RECORDS FOR PROCESSING section start

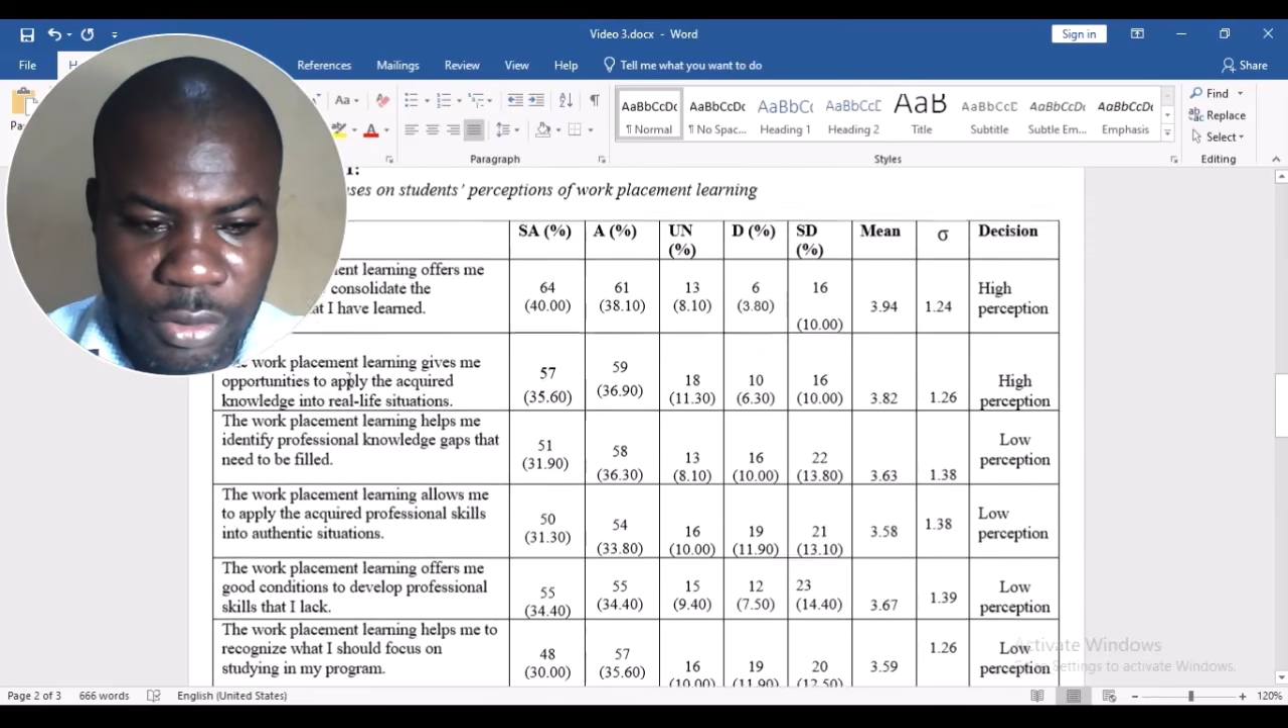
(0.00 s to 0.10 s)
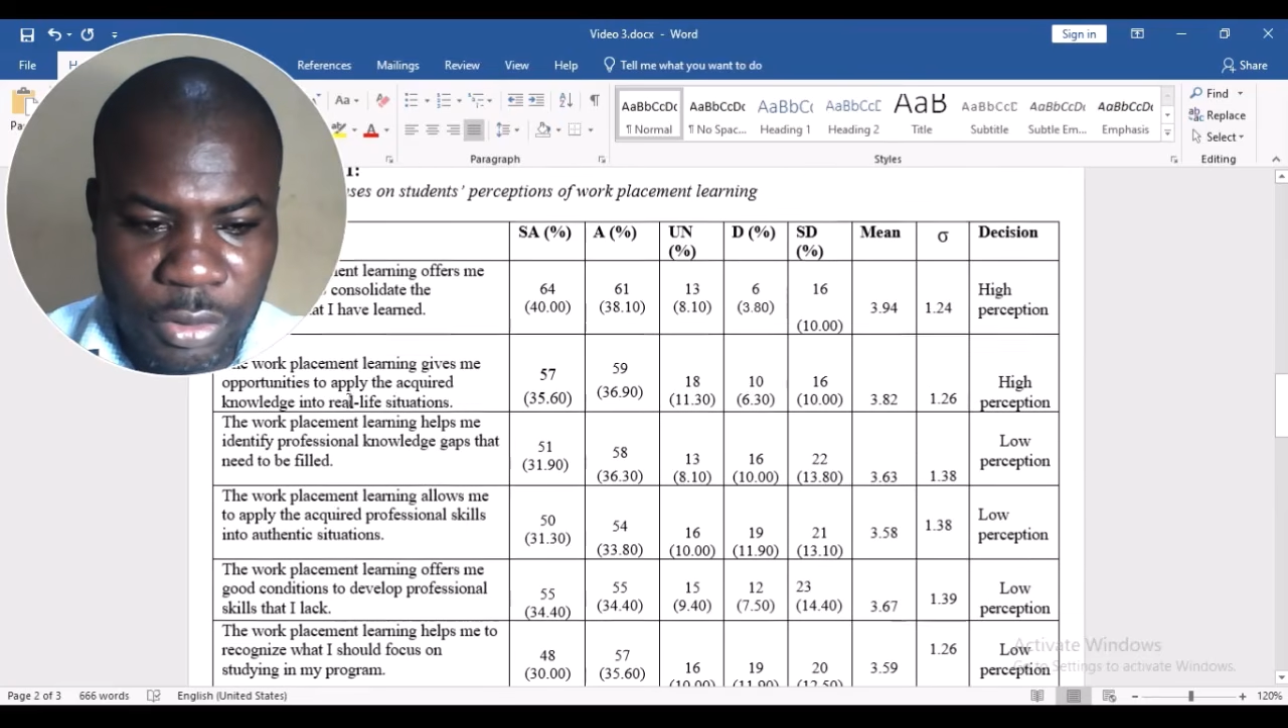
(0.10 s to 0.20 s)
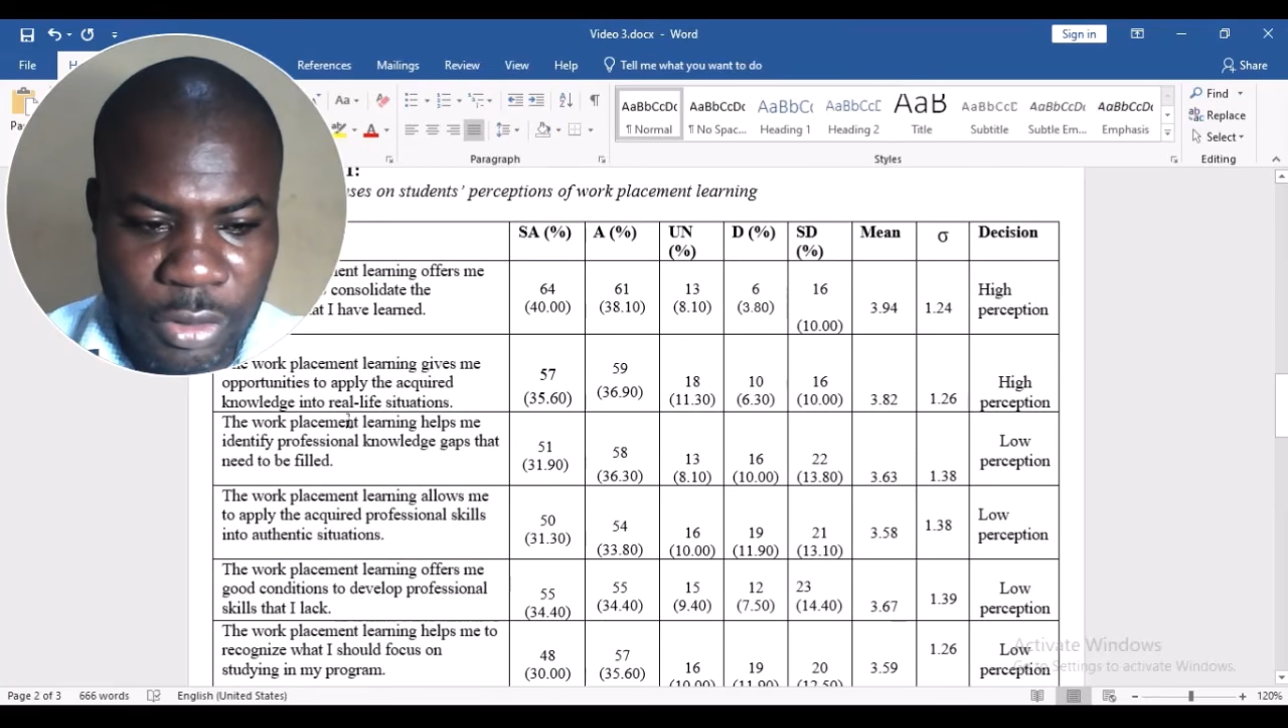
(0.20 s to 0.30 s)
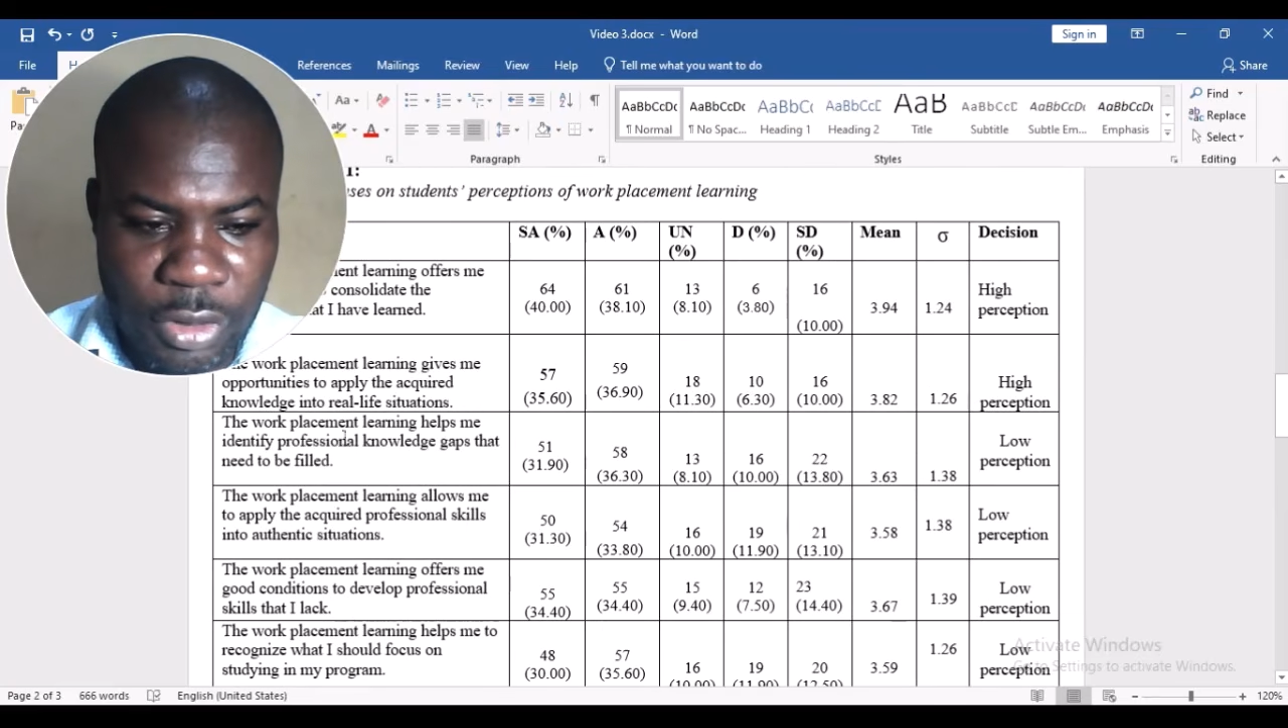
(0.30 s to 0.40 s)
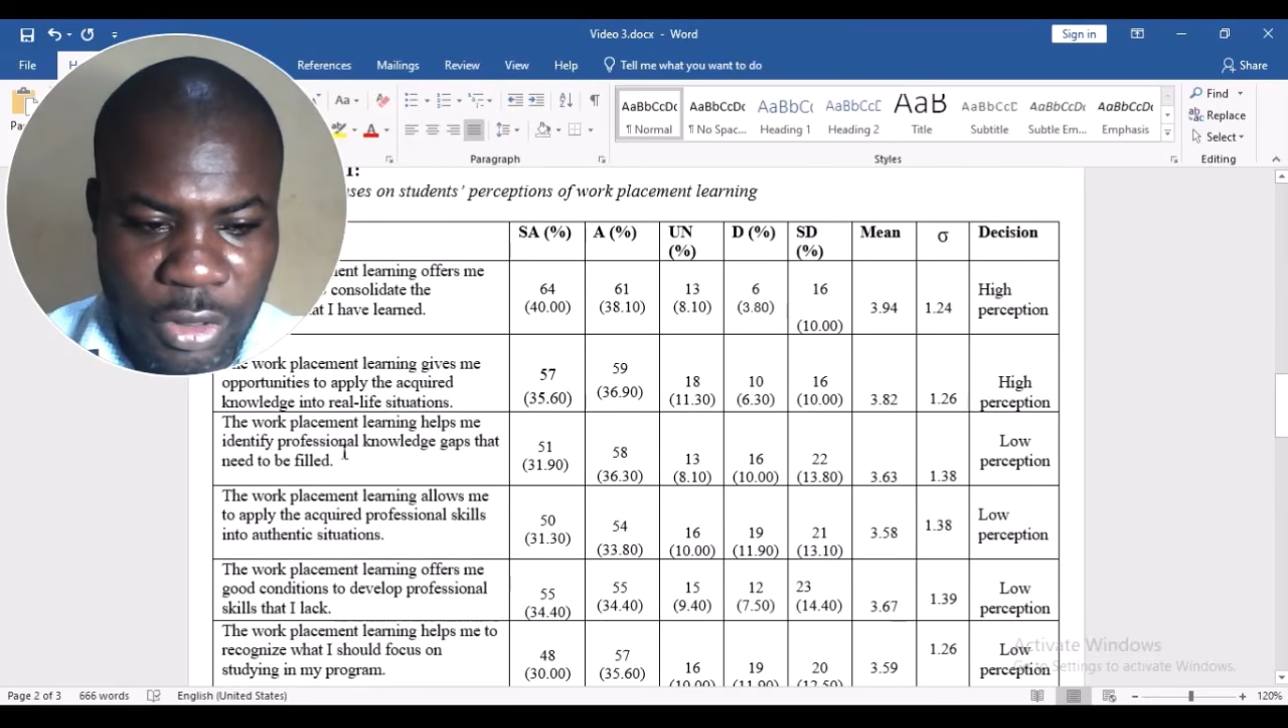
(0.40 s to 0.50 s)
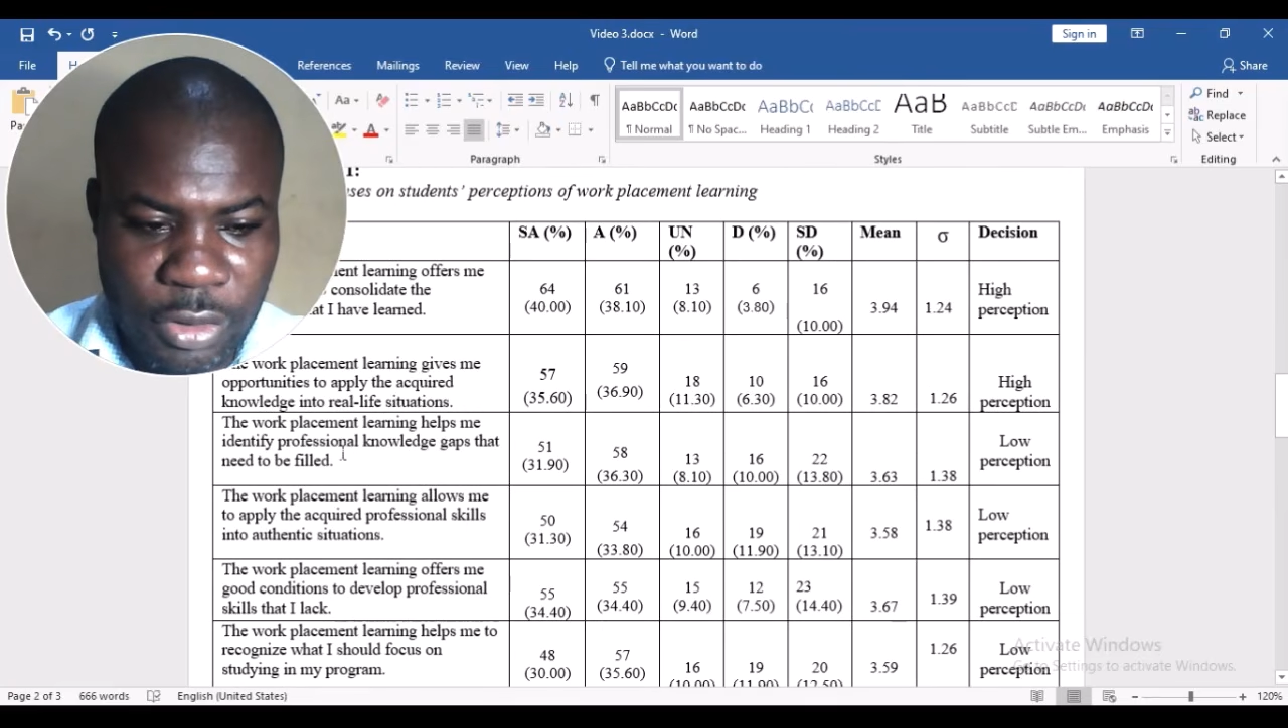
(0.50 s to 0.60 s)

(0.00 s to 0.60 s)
can also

RECORDS FOR PROCESSING section end

- WHAT YOU WILL DO
Reproduce every line above exactly, pictures excluded.

- EXERCISE OUTPUT
(0.00 s to 0.10 s)
(0.10 s to 0.20 s)
(0.20 s to 0.30 s)
(0.30 s to 0.40 s)
(0.40 s to 0.50 s)
(0.50 s to 0.60 s)

(0.00 s to 0.60 s)
can also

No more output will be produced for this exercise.